Under the Ridge (1939) Another war story, but this one from the Spanish civil war. The main character is an American war correspondent assigned to write stories accompanied by a film photographer. The setting is a ridge that the revolutionary forces had failed in taking earlier that day. The writer is hunkered down with the soldiers. They are disgusted and despairing at the war. A Frenchman from the International forces deserts his post, is tracked down, and executed. A Spaniard tells a story of a young, frightened soldier who shot his own hand in order to avoid the battle. The story ends with Hemingway comparing the heroism of war as it appears in the film footage with the pathetic reality.
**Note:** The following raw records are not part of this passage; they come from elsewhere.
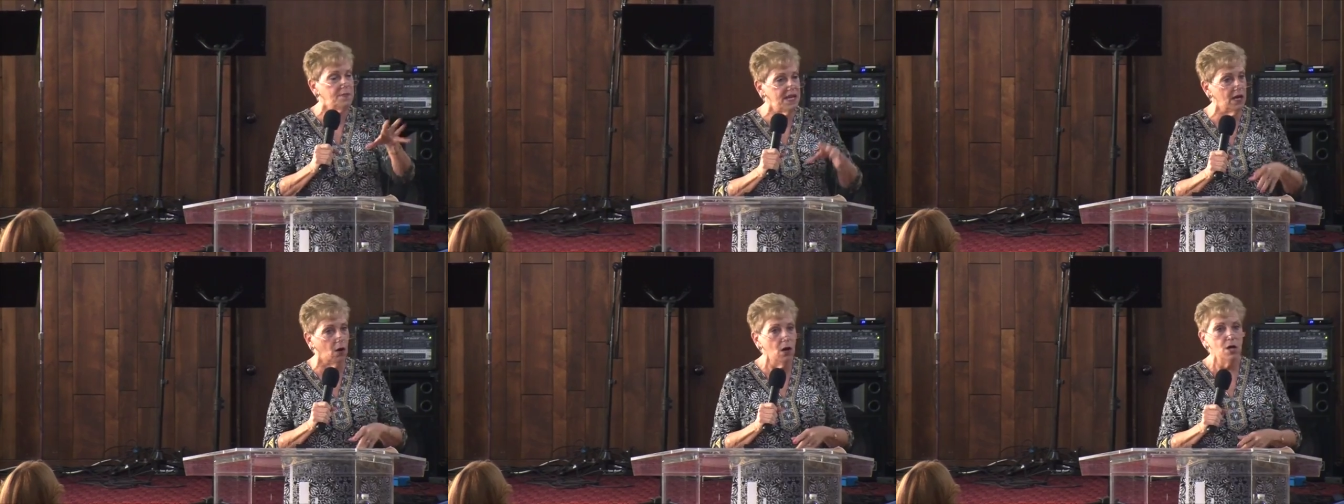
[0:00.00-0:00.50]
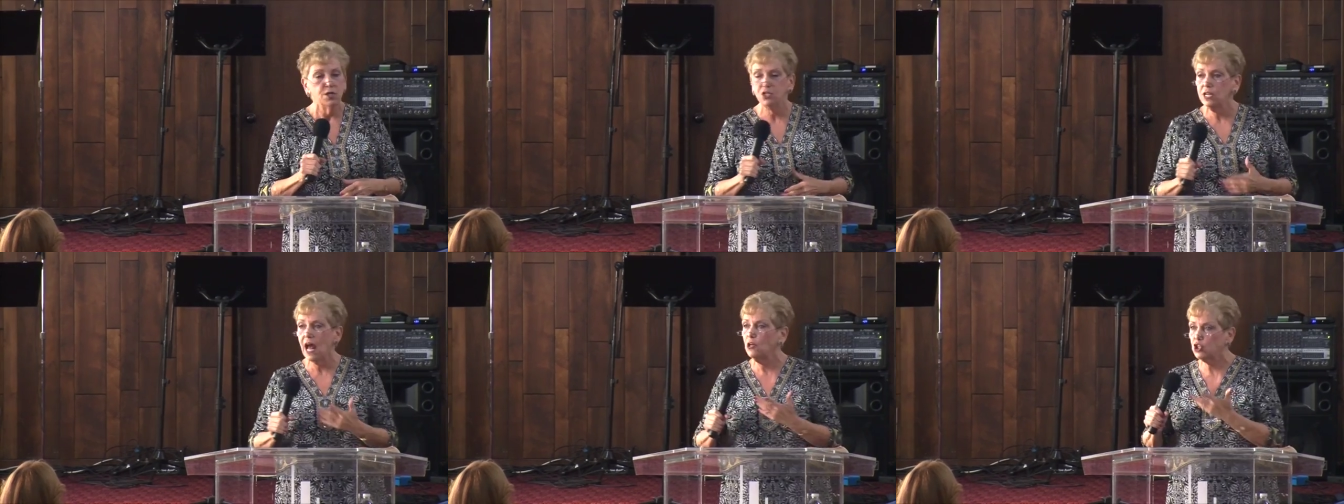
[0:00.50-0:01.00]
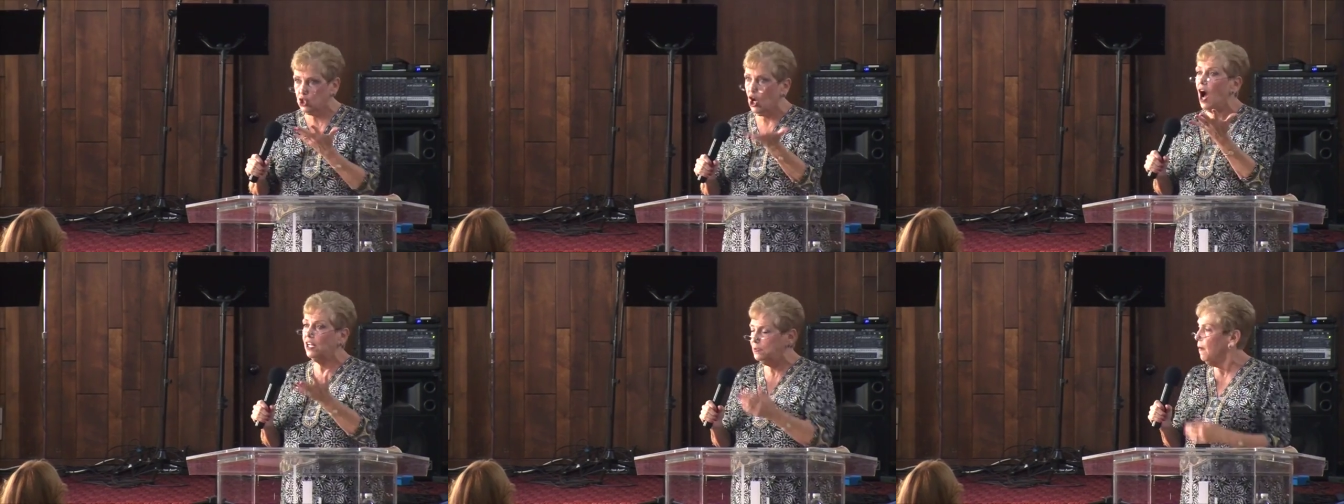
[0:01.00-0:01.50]
meal, do you know how
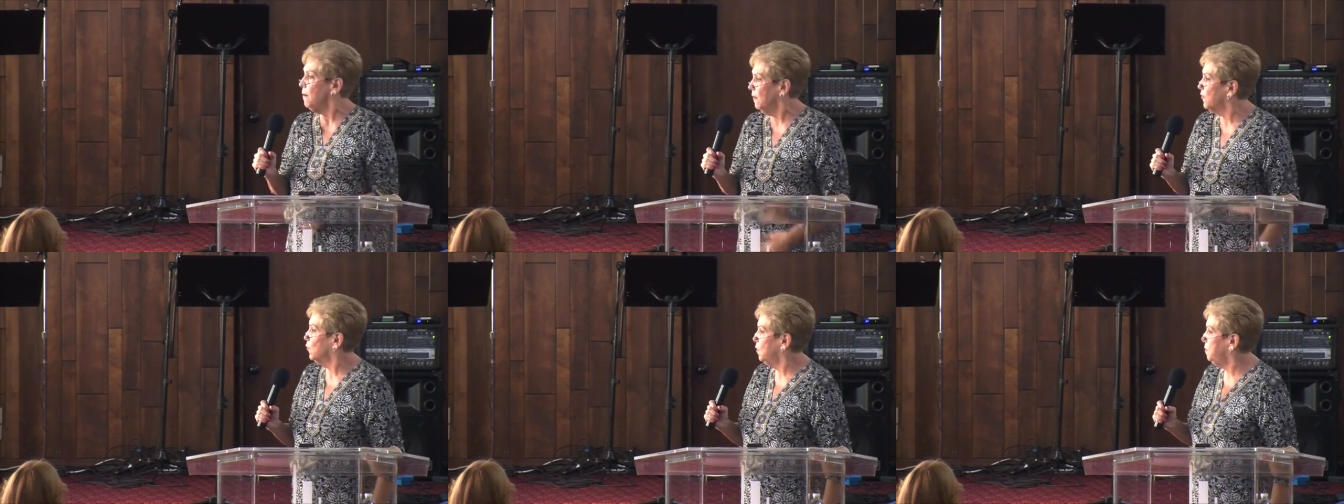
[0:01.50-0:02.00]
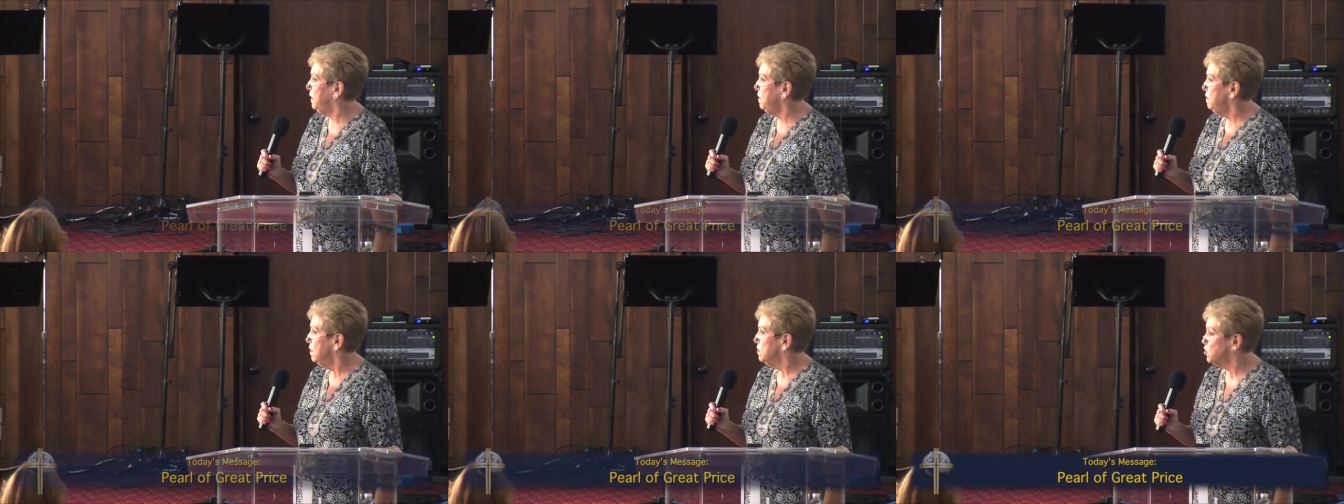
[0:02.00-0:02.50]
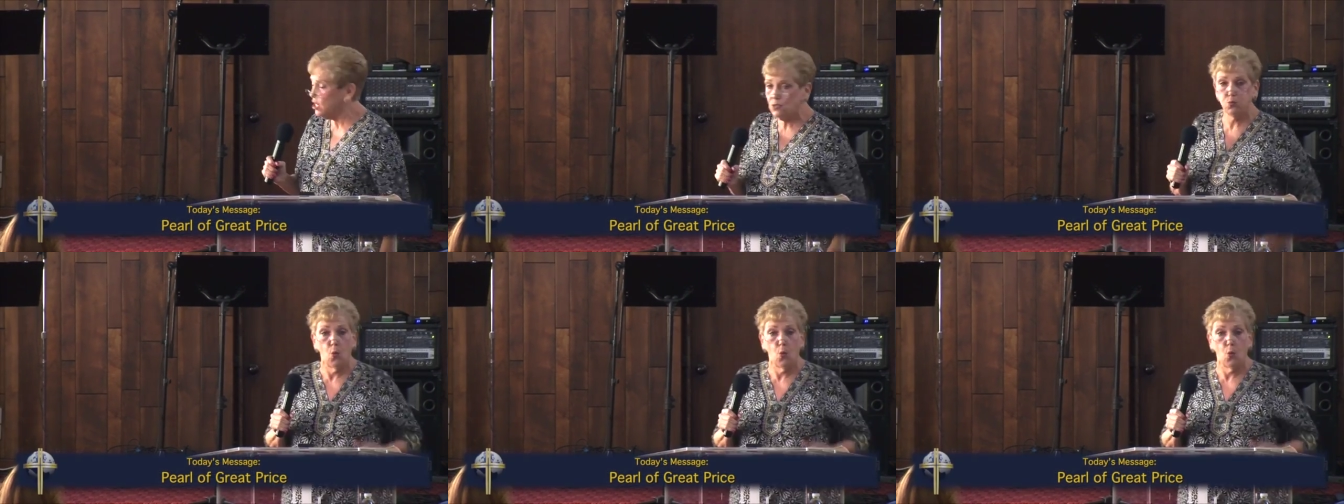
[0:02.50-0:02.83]
shocked my mother would be? Just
The Snows of Kilimanjaro (1936). And another African safari story. Another married couple, Harry and Helen, bickering, but not murderous. Harry is dying of an infection in his leg he received after being scratched by a thorn and leaving it untreated. Helen hopes that the rescue plane will arrive in time, but Harry is sure it won’t. As Harry dies his mind wanders through his life. Harry is a writer and he frames his reminiscences as all the stories that he was waiting to write until he was good enough, or knew enough, and now they never will be written. It’s much the same idea as in “Now I Lay Me” where Nick Adams mentally reviews his life in order to avoid sleep. The reminiscences, quick, multiple, and briefly sketched, alternate with scenes at the camp. As he dies, Harry imagines the rescue plane arriving and the pilot taking him up but turning away from the closest town and toward the peak of Kilimanjaro, above the snow line, the place the natives call the House of God. Then we’re back at the camp and Helen can’t wake her husband and realizes that he’s gone.